Gratis y descuentos: ¿Qué me cuesta realmente?

En internet abundan las ofertas de «guías gratuitas», «descuentos del X%» o «sorteos» a cambio de rellenar un formulario con mi dirección de correo electrónico o mi teléfono. En el mundo del marketing, esto se llama «imán de prospectos».

Un imán de prospectos (o lead magnet) es un regalo digital de valor (como un e-book, guía, webinar, plantilla) que una empresa ofrece gratuitamente a cambio de los datos de contacto de un visitante (como email o teléfono), con el objetivo de convertirlo en un cliente potencial (lead) y atraerme a su entorno de ventas, construyendo confianza y autoridad.

Aunque me parezca un buen trato, debo recordar, por entrega de temas anteriores, que lo «gratis» suele esconder un precio: mis datos, que para las empresas son muy valiosos.

Mis datos personales son parte de mi patrimonio inmaterial y como patrimonio lo tengo que cuidar y proteger.

La captación

Es todo un ciclo de captación diseñado para convertirme en cliente:

  1. Oferta:

Me presentan un recurso atractivo (como una guía de trucos o una noticia con titular llamativo).

  1. Captación:

Entrego mis datos personales en una página optimizada para ello (pinchando en “Aceptar todo”).

  1. Nutrición:

Una vez que tienen mi permiso, empiezan a enviarme mensajes personalizados y ofertas para que acabe comprando algo.

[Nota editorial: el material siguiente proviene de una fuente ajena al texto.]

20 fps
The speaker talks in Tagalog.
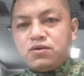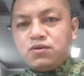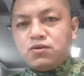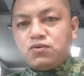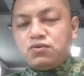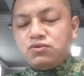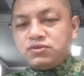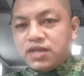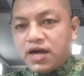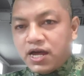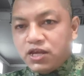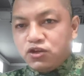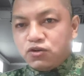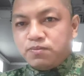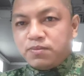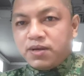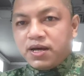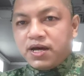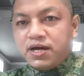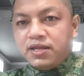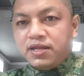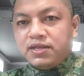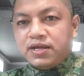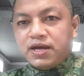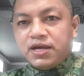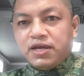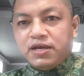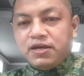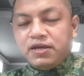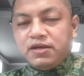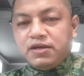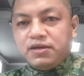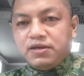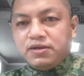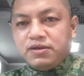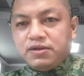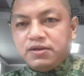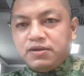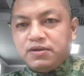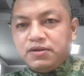kung tayo man ay
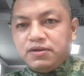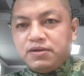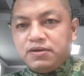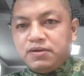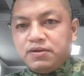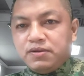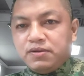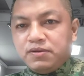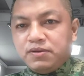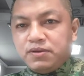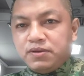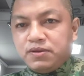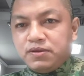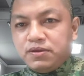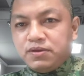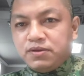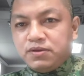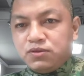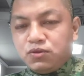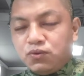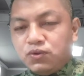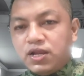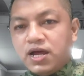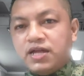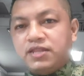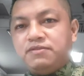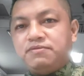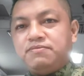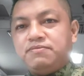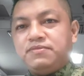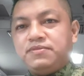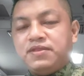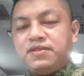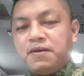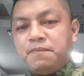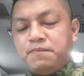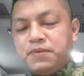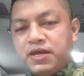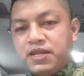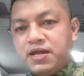tulad
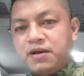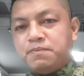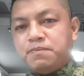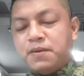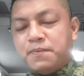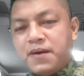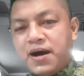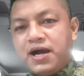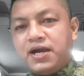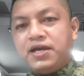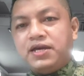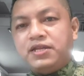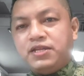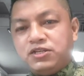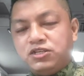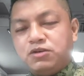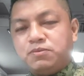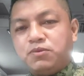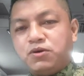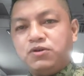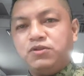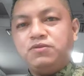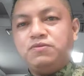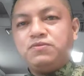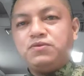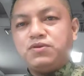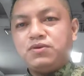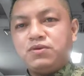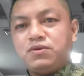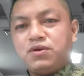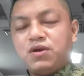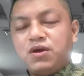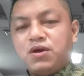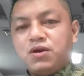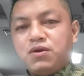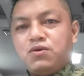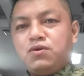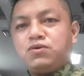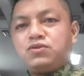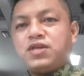ng biyanang babae ni Simon
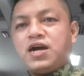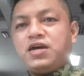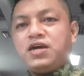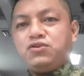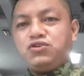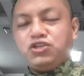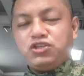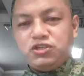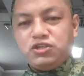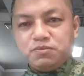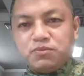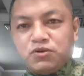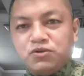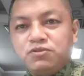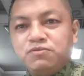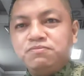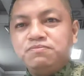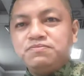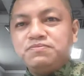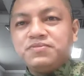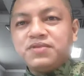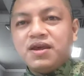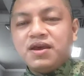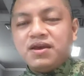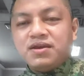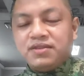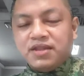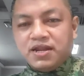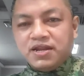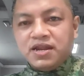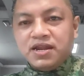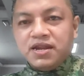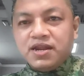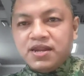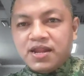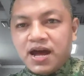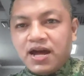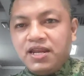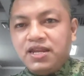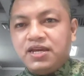o tayo si Simon na
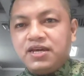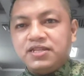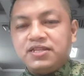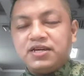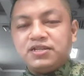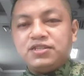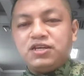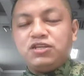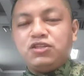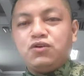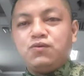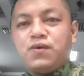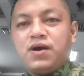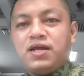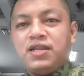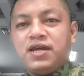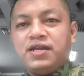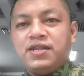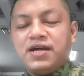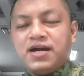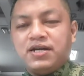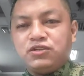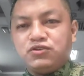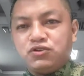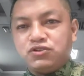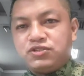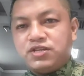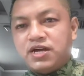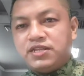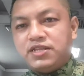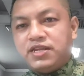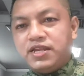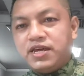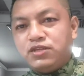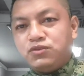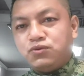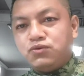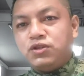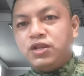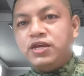nananalig at nagtitiwala na ang Diyos natin
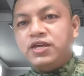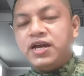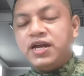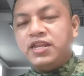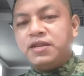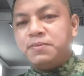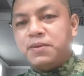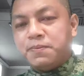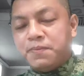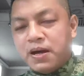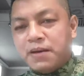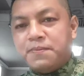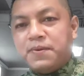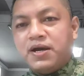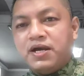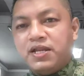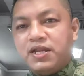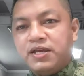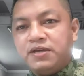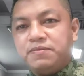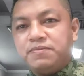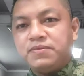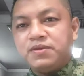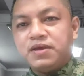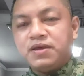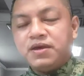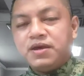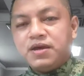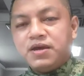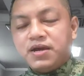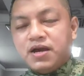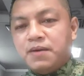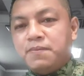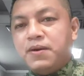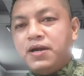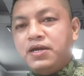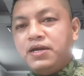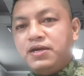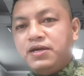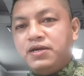ay tunay nga na magpapagaling.
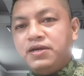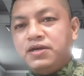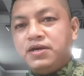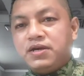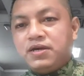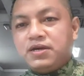Habay,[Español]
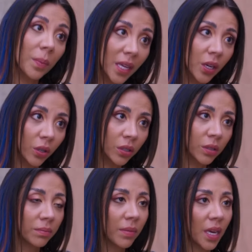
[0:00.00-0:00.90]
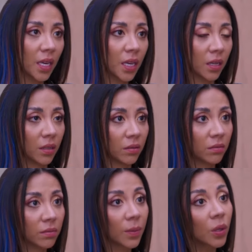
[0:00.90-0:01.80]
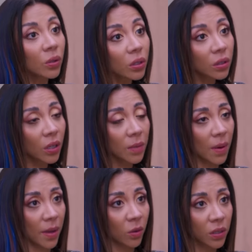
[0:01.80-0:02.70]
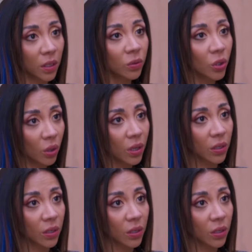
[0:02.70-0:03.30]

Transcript: médico, me, me vio un doctor y me mandó a hacer un chorro deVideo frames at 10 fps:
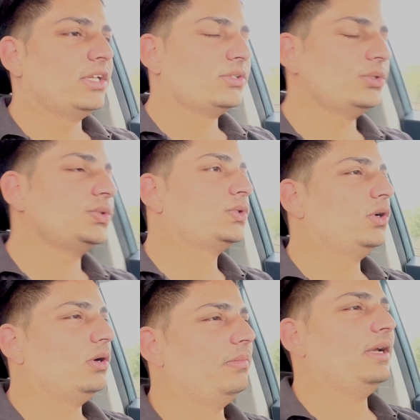दोस्तों
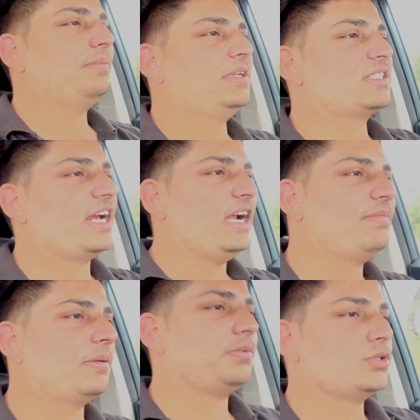मैं अपनी साइड
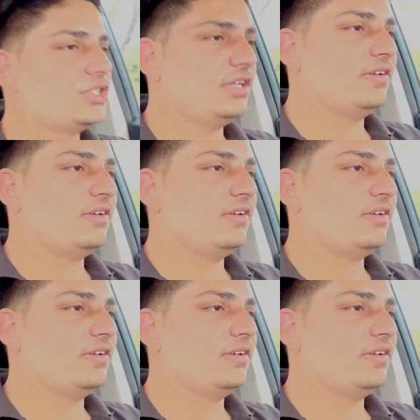पर पहुँचने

Una vez que dé mi información, las empresas la pueden usar para sus fines o incluso compartirla con otros.

Textos como éste son muy comunes:

“Con tu consentimiento, nosotros y nuestros XXX socios usamos cookies o tecnologías similares para almacenar, acceder y procesar datos personales, como tus visitas a esta página web, las direcciones IP y los identificadores de cookies…”

Y así, muchas empresas de todo tipo consiguen mis datos y les he dado autorización para que me bombardeen con sus mensajes, por cualquier medio del que yo disponga.

Cuidado con el lenguaje poco comprensible

Además, al contratar algunos servicios que me ofertan, a veces me enfrento a textos larguísimos y difíciles de entender donde se pueden ocultar comisiones, condiciones “leoninas” o riesgos potenciales.

Proteger mi bolsillo y mi información:

  • Si no lo entiendo, no lo firmo:

No debo aceptar condiciones financieras con lenguaje técnico que me resulte confuso.

  • Cuidado con las notificaciones:

Desactivar los avisos constantes de ofertas en mi móvil para evitar se influenciado para comprar cosas que no necesito (en el móvil: “Ajustes” – “Notificaciones”).

  • Debo ser selectivo:

Antes de dar mis datos por un PDF «gratis», debería pensar si realmente vale la pena ceder mi privacidad.

Estas pautas sencillas de realizar me pueden mantener alerta y poder tomar el control de mis decisiones digitales.